Before she reached the road, she thought she saw the fox again, out of the corner of her eye, but when she turned it was gone. As though a spell had been lifted, her anger faded, and the giddiness left her body. She felt only heaviness, the same heaviness she had carried all night long, had dragged with her towards Toledo, the heaviness of thoughts too painful to consider.

Marisol took long, deep breaths through her nose. She smelled blood and rot, and followed it back to the corpses. There she rummaged through the pockets of the dead until she found flint and tinder. She piled bodies on top of bodies and set them next to the severed heads, then tore up heaps of dry grass and packed it around them.

Marisol scraped the flint again and again until the tinder caught fire, until the grass caught fire.
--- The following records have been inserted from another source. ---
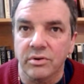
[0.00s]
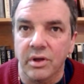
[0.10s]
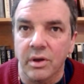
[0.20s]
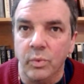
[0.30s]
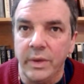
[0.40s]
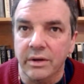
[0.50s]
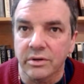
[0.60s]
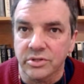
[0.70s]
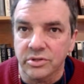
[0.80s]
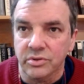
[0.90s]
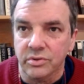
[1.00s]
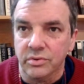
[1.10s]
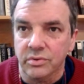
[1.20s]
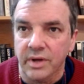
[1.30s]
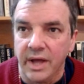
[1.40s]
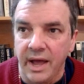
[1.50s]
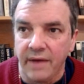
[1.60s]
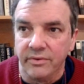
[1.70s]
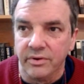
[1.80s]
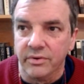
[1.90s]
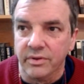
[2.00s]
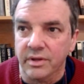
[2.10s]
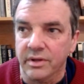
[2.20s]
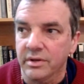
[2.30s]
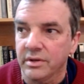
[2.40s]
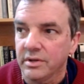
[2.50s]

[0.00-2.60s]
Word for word: a week or two after the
“There is nothing to protect us now,” moaned the head of the old man.

“Nothing ever protected you. You were already dead, you just didn’t know it.”

“We know,” said the old man, as the flames licked his cheeks. “We will curse you for this.”

“You have no power to curse me, you are all dead.”

“The dead have the strongest curses.”

“The dead have nothing,” Marisol said, as she turned her back on the fire and made her way back towards the road.

“You will know no home!” The old man called after her. “You will know no comfort! You will have no succor! You will know nothing but suffering!”

“You are a fool,” Marisol called back. “You have only cursed me to live.”